Commencement and transitional provisions for the Marriage and Civil Partnership (Minimum Age) Act 2022, which raised the minimum age for marriage and civil partnership to 18. The regulations bring the Act into force on 27th February 2023 and provide transitional rules for existing marriage schedules, civil partnership schedules, and notices issued before that date. They specify when prior notices/schedules become void or remain valid but require parties to wait until both reach 18 before solemnizing the marriage or registration.

Reason

These transitional provisions merely administer the transition from the old minimum age of 16 to the new minimum age of 18 as decided by Parliament. Without this regulation, there would be legal uncertainty about thousands of existing marriage and civil partnership schedules issued before 27th February 2023 — some parties would be in limbo, others might attempt to marry under schedules that should now be void. Deleting this regulation would create confusion, potential fraud, and administrative chaos rather than increase liberty. The regulation achieves its administrative purpose (ensuring orderly transition to the new legal regime) in the least restrictive manner possible.

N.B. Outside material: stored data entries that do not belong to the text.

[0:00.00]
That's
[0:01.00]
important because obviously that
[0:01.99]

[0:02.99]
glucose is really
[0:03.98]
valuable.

keep The Northern Ireland (Executive Formation etc) Act 2022 (Commencement) Regulations 2023 uksi-2023-89 · 2023
Summary

These are commencement regulations that bring into force on 7th February 2023 certain provisions of the Northern Ireland (Executive Formation etc) Act 2022, specifically sections 6-9 relating to NI ministerial appointment functions, Minister of the Crown appointment functions, Joint UK appointment functions, and associated definitions.

Reason

These are purely procedural commencement regulations with no substantive regulatory burden. They merely establish the date on which already-enacted primary legislation takes effect. Deleting them would create legal uncertainty and governance dysfunction by preventing the appointment provisions from taking effect, without removing any regulatory cost—the substantive provisions remain in the primary Act. Britons would be worse off without functioning governance arrangements in Northern Ireland.

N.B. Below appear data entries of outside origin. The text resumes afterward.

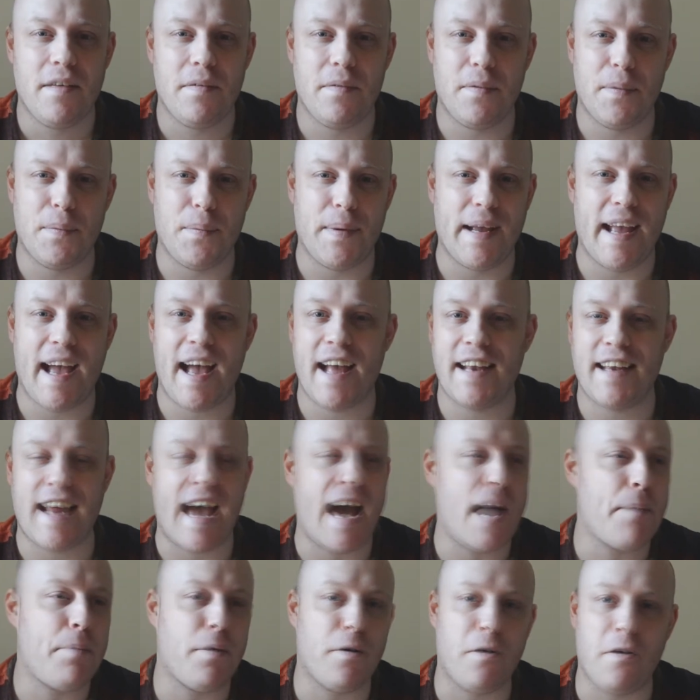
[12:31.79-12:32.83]
we had
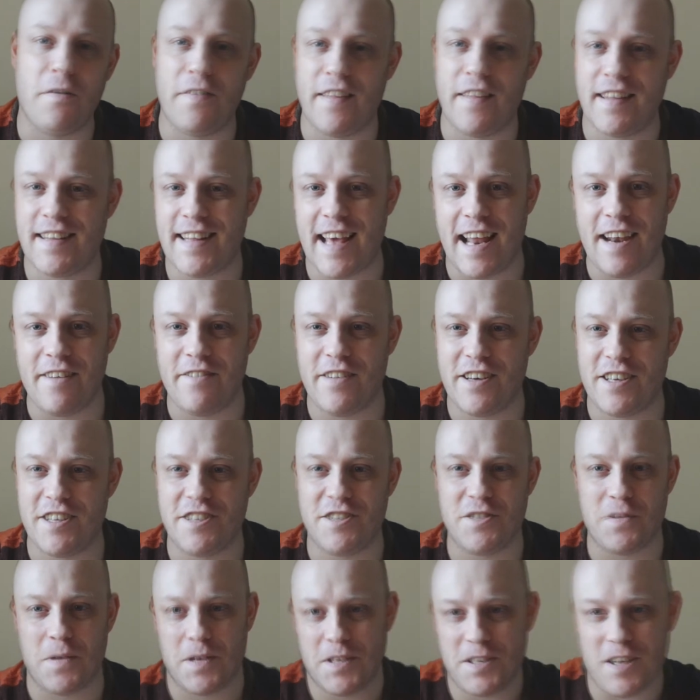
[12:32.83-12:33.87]
ABBA on the television,
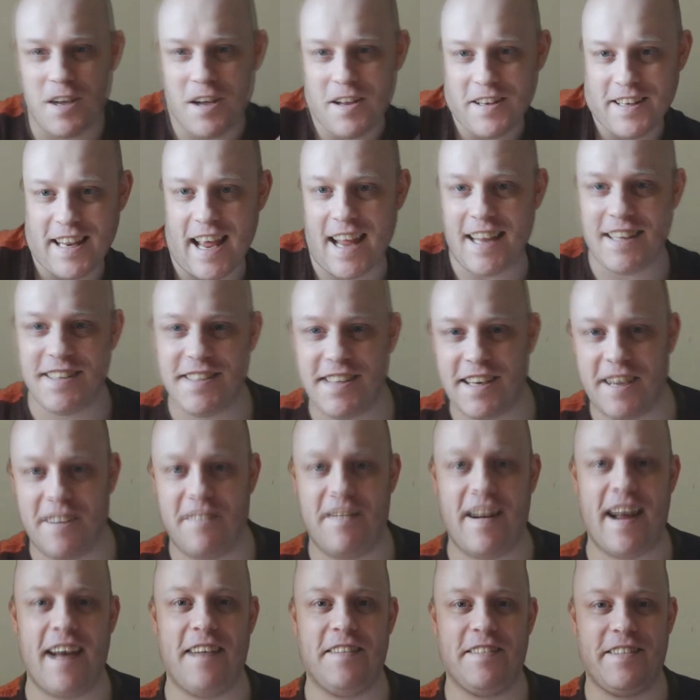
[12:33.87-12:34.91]
so I started dancing
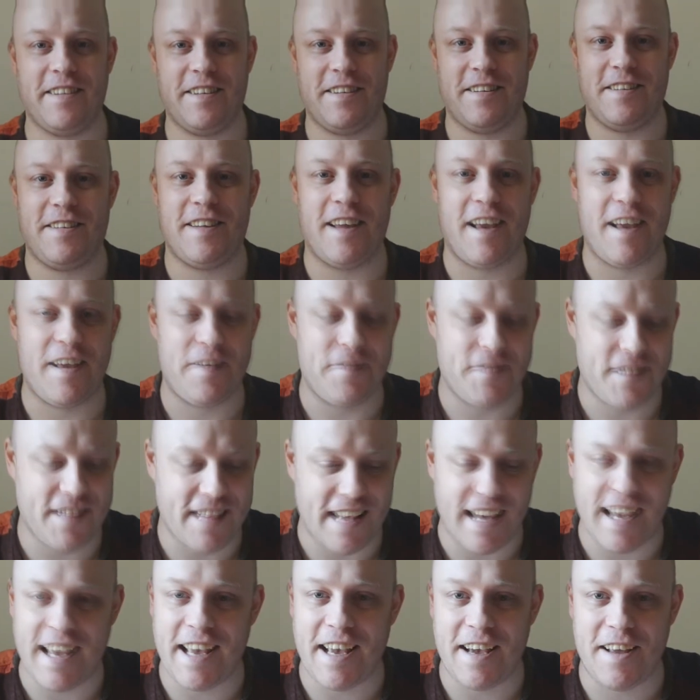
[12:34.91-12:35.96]
around and
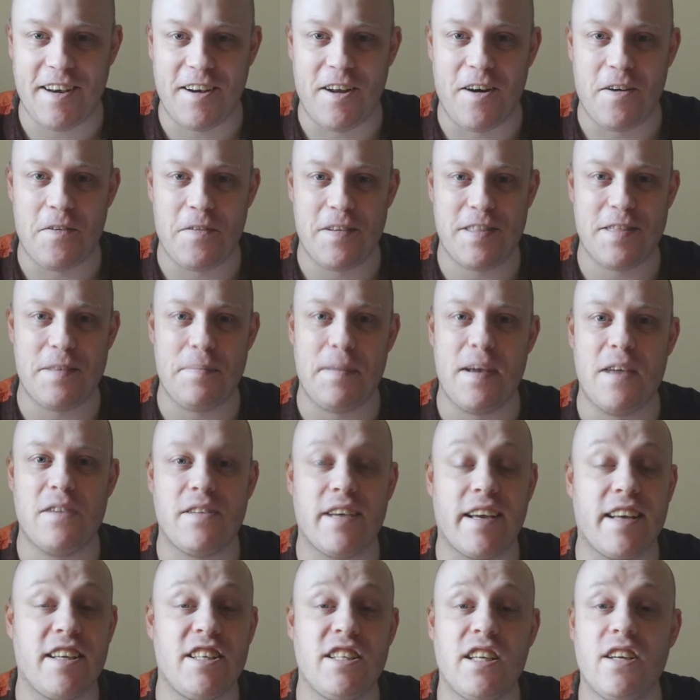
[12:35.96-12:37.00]
singing along with the
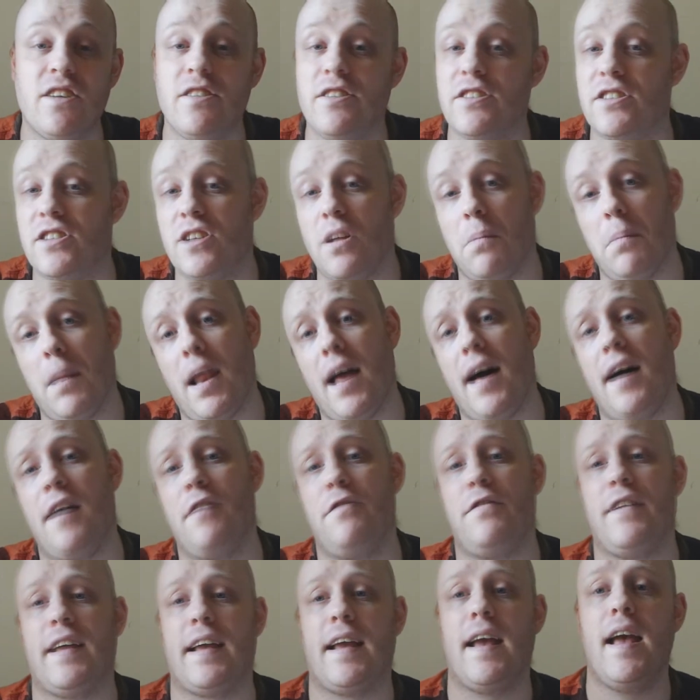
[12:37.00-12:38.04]
music, and she couldn't stop
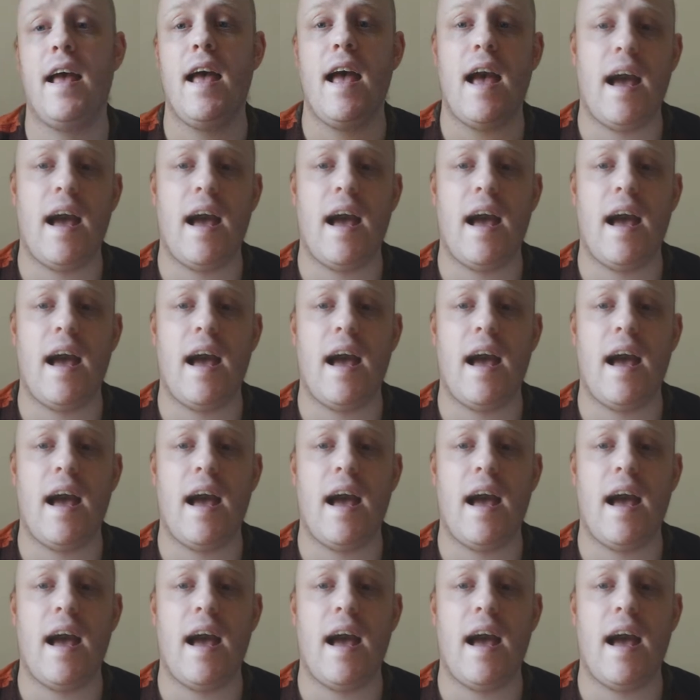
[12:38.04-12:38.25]
laughing.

delete The Environmental Targets (Woodland and Trees Outside Woodland) (England) Regulations 2023 uksi-2023-90 · 2023
Summary

These Regulations establish a long-term environmental target requiring at least 16.5% of land in England to be covered by woodland and trees outside woodland by 31st December 2050. The Forestry Commission is tasked with calculating whether this target is met, with a reporting date of 10th November 2051.

Reason

Centrally planned land-use targets like this distort the property market, restrict development rights, and contribute to Britain's housing crisis by artificially constraining land supply. The 16.5% figure is arbitrary rather than economically derived. Such mandates override private landowners' property rights without compensation mechanisms. Market-based approaches (carbon credits, voluntary conservation incentives) and private agreements can achieve woodland expansion more efficiently without government dictates. This regulation exemplifies the bureaucratic, dirigiste approach that has accumulated over decades and is fundamentally incompatible with restoring Britain's dynamism as a free-trading, market-driven economy.